- [Material for the task]:
+ + + +

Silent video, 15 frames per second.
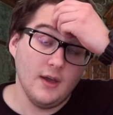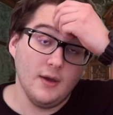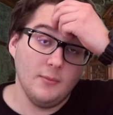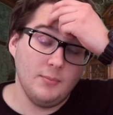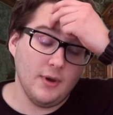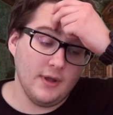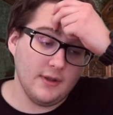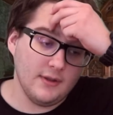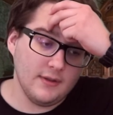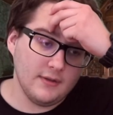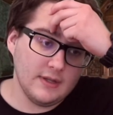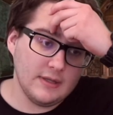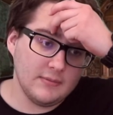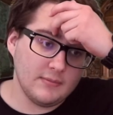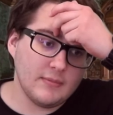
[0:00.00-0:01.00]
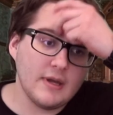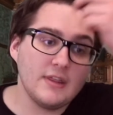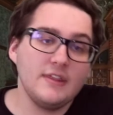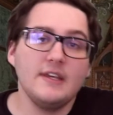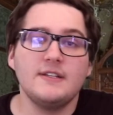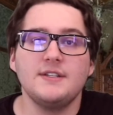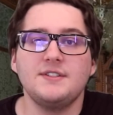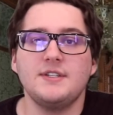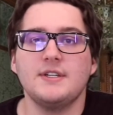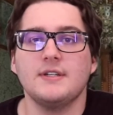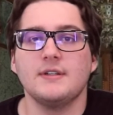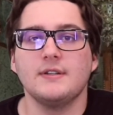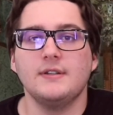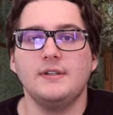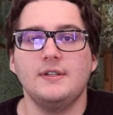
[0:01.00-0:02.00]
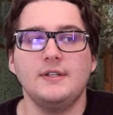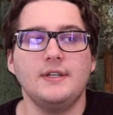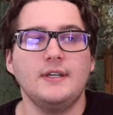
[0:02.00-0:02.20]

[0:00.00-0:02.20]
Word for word: but my thesis here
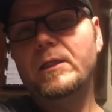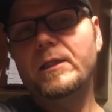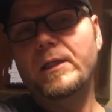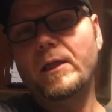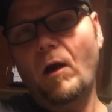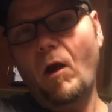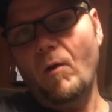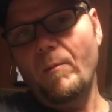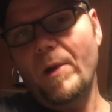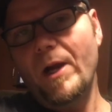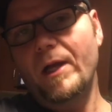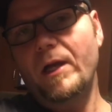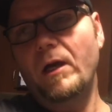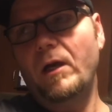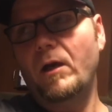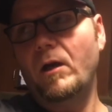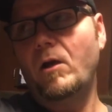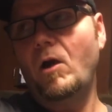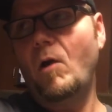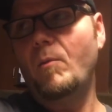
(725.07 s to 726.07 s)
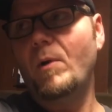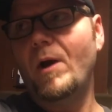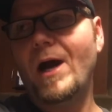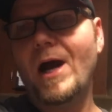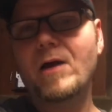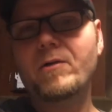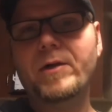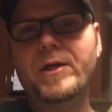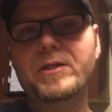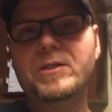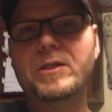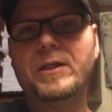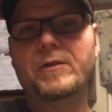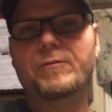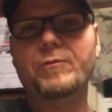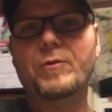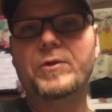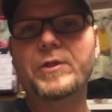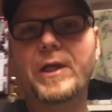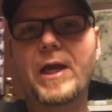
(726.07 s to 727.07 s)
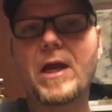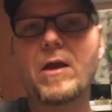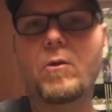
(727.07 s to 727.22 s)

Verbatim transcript: Get all my uh, carbohydrates in for the day.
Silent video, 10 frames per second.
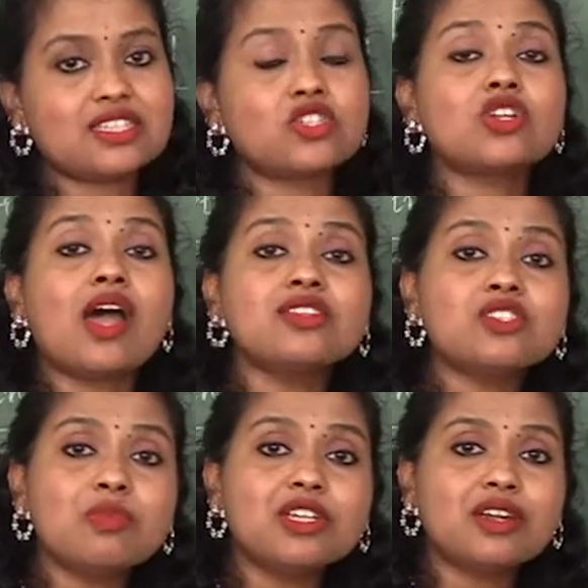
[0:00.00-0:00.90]
is
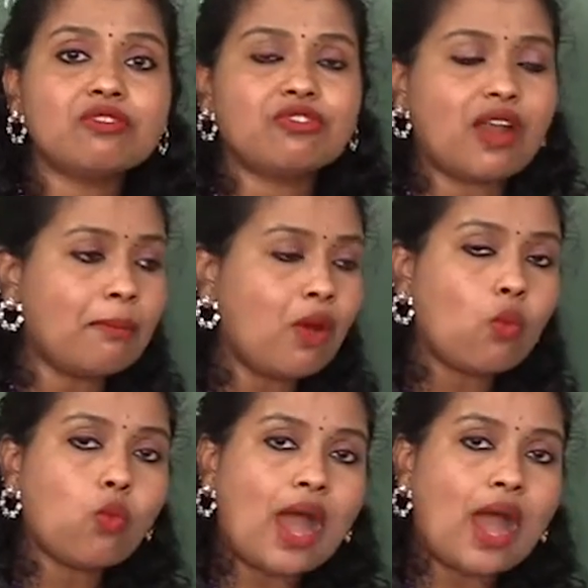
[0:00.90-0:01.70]
transmitted from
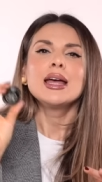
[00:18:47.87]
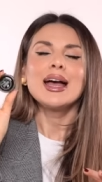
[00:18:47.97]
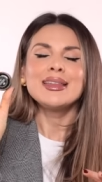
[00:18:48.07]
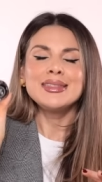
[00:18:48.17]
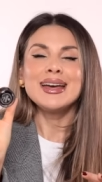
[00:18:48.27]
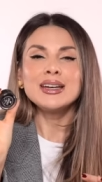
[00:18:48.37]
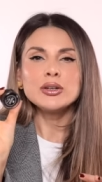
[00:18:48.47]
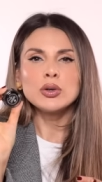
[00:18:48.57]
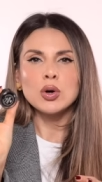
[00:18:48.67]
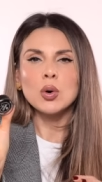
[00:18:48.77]
and
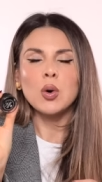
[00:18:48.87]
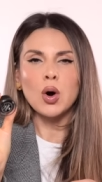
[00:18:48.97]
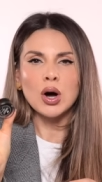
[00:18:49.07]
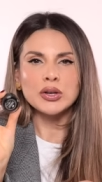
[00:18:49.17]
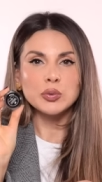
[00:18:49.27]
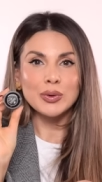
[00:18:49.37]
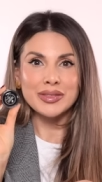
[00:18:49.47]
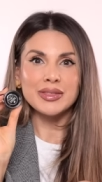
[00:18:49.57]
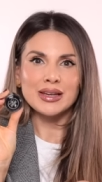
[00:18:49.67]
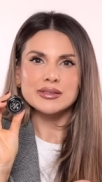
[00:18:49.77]
then go on
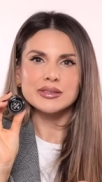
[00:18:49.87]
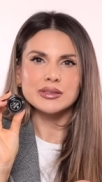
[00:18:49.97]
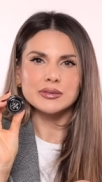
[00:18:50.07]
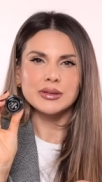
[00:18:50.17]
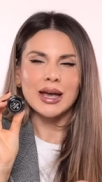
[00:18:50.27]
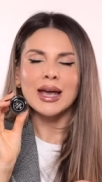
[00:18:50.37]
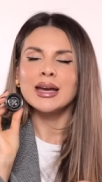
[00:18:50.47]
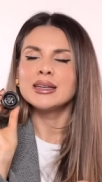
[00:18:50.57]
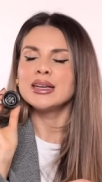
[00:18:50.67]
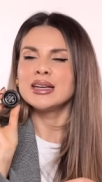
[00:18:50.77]
with this.
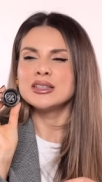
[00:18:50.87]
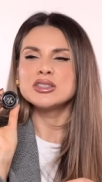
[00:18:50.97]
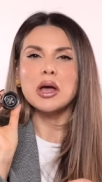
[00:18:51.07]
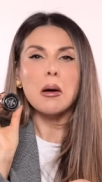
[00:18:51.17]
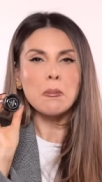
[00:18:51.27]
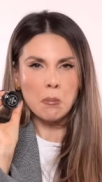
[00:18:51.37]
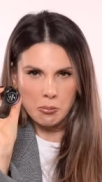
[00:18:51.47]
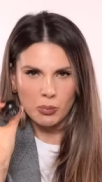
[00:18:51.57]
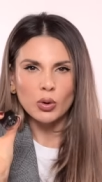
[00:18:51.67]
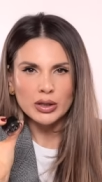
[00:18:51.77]
And it's
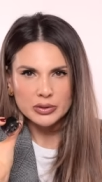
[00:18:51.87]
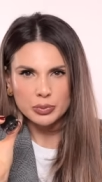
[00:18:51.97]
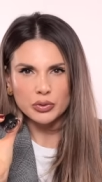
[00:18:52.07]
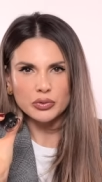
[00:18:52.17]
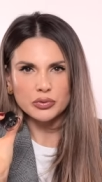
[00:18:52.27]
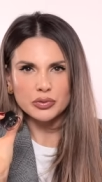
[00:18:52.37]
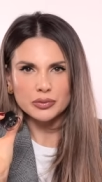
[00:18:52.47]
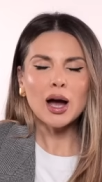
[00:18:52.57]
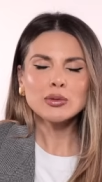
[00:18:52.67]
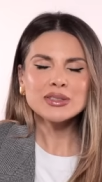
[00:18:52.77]
bulletproof.
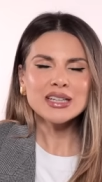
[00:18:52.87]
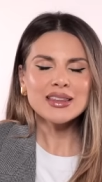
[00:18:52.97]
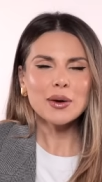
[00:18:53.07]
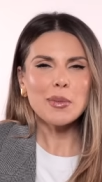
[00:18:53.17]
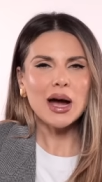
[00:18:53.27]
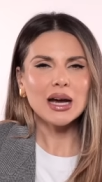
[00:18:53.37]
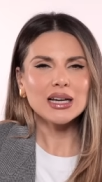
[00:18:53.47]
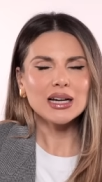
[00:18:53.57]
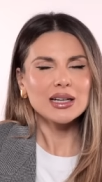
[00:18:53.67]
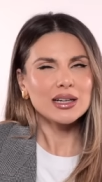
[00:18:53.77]
I would say that
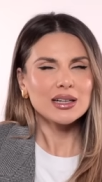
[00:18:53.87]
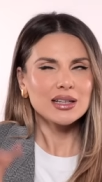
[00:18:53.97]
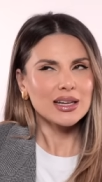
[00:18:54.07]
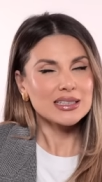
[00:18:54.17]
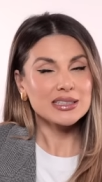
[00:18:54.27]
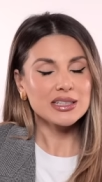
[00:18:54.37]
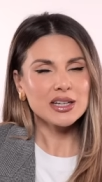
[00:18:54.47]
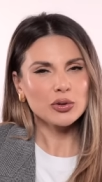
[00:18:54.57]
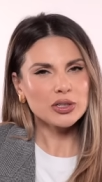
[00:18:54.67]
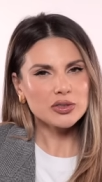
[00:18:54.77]
my kind of like
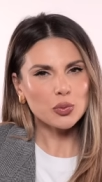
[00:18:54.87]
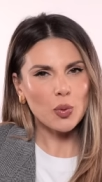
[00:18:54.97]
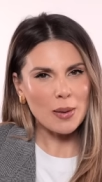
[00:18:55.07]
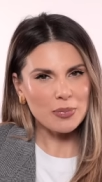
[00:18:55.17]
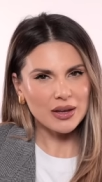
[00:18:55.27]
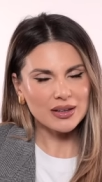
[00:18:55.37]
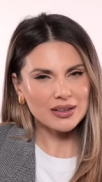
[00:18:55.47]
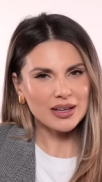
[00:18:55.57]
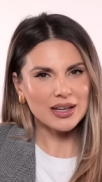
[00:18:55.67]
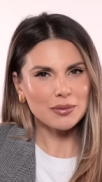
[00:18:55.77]
secret
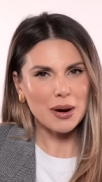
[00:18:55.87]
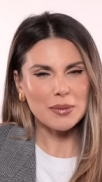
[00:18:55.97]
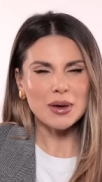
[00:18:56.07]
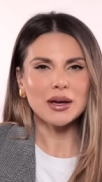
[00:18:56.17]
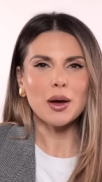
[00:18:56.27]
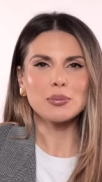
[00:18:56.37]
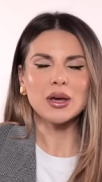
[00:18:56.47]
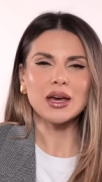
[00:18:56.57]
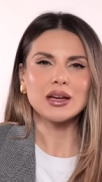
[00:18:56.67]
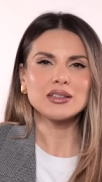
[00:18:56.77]
weapon in my makeup
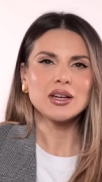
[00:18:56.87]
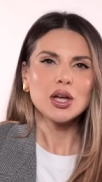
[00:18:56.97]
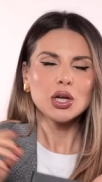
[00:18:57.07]
kit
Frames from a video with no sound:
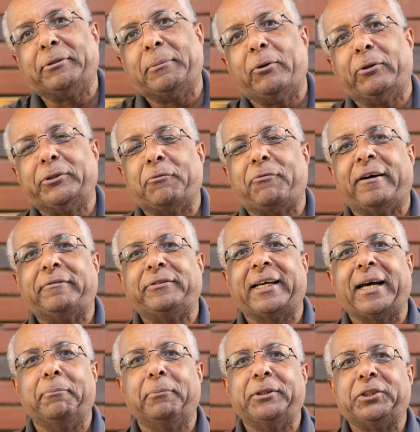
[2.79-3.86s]
from Horn of
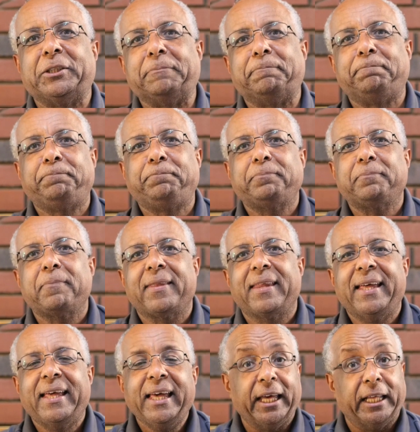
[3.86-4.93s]
Africa Mission.
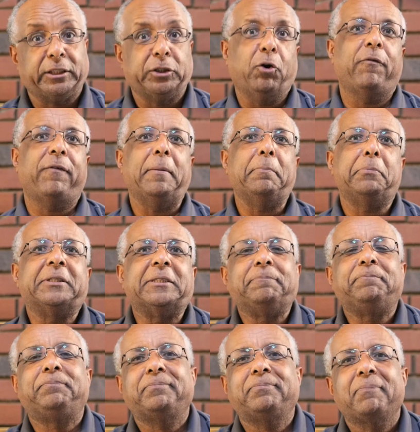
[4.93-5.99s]
It's November.
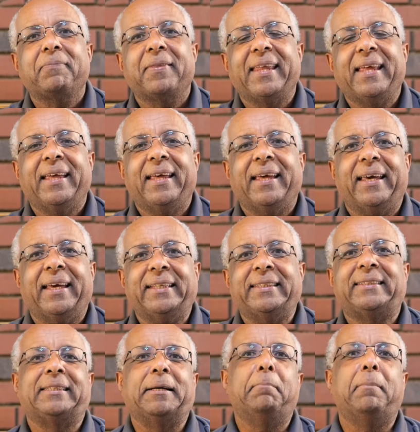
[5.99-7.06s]

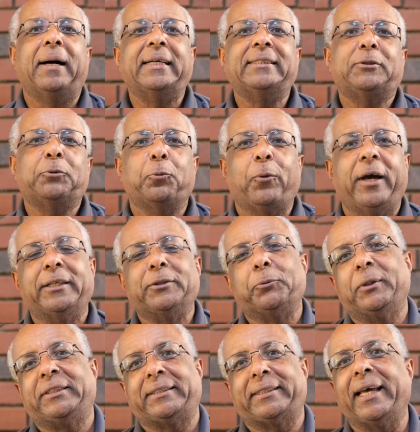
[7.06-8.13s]
It's a month where
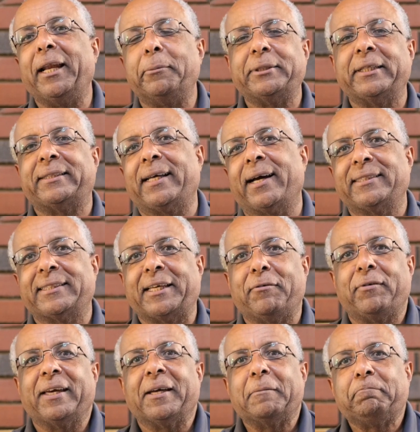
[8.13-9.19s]
we celebrate
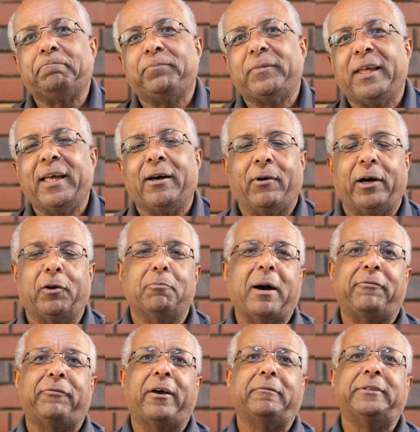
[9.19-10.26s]
Thanksgiving, one of
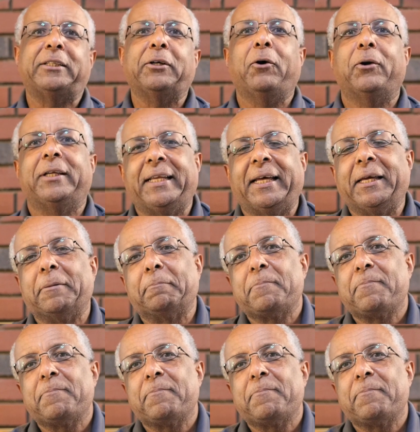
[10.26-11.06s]
my favorite holidays.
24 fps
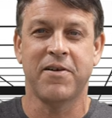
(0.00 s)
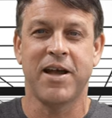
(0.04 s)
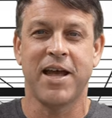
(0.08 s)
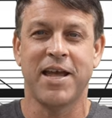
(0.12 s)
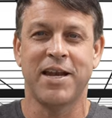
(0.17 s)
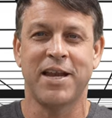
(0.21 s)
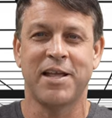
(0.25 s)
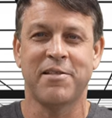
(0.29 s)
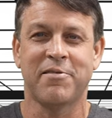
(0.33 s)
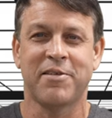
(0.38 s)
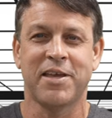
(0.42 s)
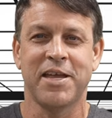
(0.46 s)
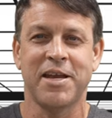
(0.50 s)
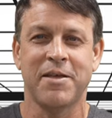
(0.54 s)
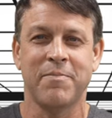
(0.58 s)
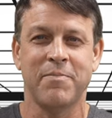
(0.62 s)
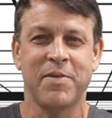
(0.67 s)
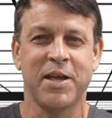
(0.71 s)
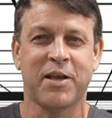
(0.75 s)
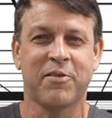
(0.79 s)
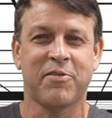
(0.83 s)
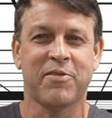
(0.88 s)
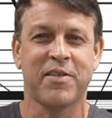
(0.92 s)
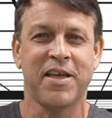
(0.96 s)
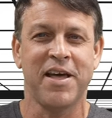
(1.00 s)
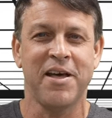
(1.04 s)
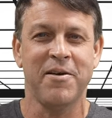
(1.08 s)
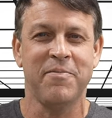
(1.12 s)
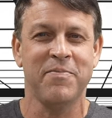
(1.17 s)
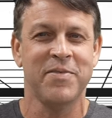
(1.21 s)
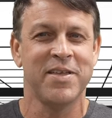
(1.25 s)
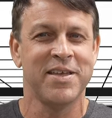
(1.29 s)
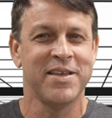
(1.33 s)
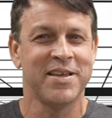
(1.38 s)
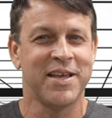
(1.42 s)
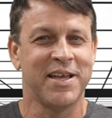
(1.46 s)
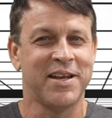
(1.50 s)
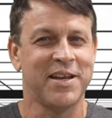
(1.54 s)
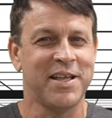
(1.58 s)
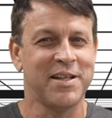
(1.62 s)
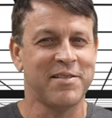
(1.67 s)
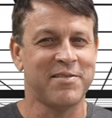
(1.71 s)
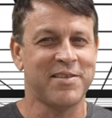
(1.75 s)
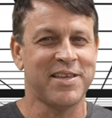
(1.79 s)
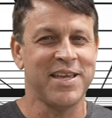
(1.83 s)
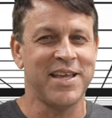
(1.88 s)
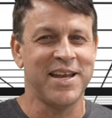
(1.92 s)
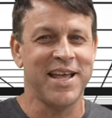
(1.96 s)
right, let's get it mixed up and
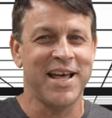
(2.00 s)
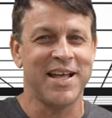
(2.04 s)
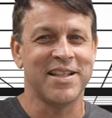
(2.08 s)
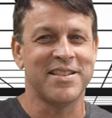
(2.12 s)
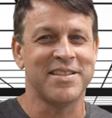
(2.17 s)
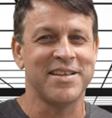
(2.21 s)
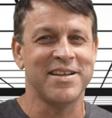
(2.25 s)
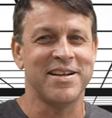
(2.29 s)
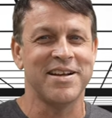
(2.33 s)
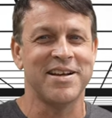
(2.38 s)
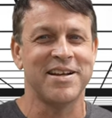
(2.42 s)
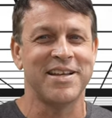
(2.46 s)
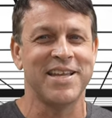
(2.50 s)
let's get out there.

+ + + +

- [The problem]: The lines from the start of the records above through the line that holds "[00:18:56.67]" are to be copied exactly, both ends included, and no pictures are to be copied.

- [Solution for this exercise]:
Silent video, 15 frames per second.
[0:00.00-0:01.00]
[0:01.00-0:02.00]
[0:02.00-0:02.20]

[0:00.00-0:02.20]
Word for word: but my thesis here
(725.07 s to 726.07 s)
(726.07 s to 727.07 s)
(727.07 s to 727.22 s)

Verbatim transcript: Get all my uh, carbohydrates in for the day.
Silent video, 10 frames per second.
[0:00.00-0:00.90]
is
[0:00.90-0:01.70]
transmitted from
[00:18:47.87]
[00:18:47.97]
[00:18:48.07]
[00:18:48.17]
[00:18:48.27]
[00:18:48.37]
[00:18:48.47]
[00:18:48.57]
[00:18:48.67]
[00:18:48.77]
and
[00:18:48.87]
[00:18:48.97]
[00:18:49.07]
[00:18:49.17]
[00:18:49.27]
[00:18:49.37]
[00:18:49.47]
[00:18:49.57]
[00:18:49.67]
[00:18:49.77]
then go on
[00:18:49.87]
[00:18:49.97]
[00:18:50.07]
[00:18:50.17]
[00:18:50.27]
[00:18:50.37]
[00:18:50.47]
[00:18:50.57]
[00:18:50.67]
[00:18:50.77]
with this.
[00:18:50.87]
[00:18:50.97]
[00:18:51.07]
[00:18:51.17]
[00:18:51.27]
[00:18:51.37]
[00:18:51.47]
[00:18:51.57]
[00:18:51.67]
[00:18:51.77]
And it's
[00:18:51.87]
[00:18:51.97]
[00:18:52.07]
[00:18:52.17]
[00:18:52.27]
[00:18:52.37]
[00:18:52.47]
[00:18:52.57]
[00:18:52.67]
[00:18:52.77]
bulletproof.
[00:18:52.87]
[00:18:52.97]
[00:18:53.07]
[00:18:53.17]
[00:18:53.27]
[00:18:53.37]
[00:18:53.47]
[00:18:53.57]
[00:18:53.67]
[00:18:53.77]
I would say that
[00:18:53.87]
[00:18:53.97]
[00:18:54.07]
[00:18:54.17]
[00:18:54.27]
[00:18:54.37]
[00:18:54.47]
[00:18:54.57]
[00:18:54.67]
[00:18:54.77]
my kind of like
[00:18:54.87]
[00:18:54.97]
[00:18:55.07]
[00:18:55.17]
[00:18:55.27]
[00:18:55.37]
[00:18:55.47]
[00:18:55.57]
[00:18:55.67]
[00:18:55.77]
secret
[00:18:55.87]
[00:18:55.97]
[00:18:56.07]
[00:18:56.17]
[00:18:56.27]
[00:18:56.37]
[00:18:56.47]
[00:18:56.57]
[00:18:56.67]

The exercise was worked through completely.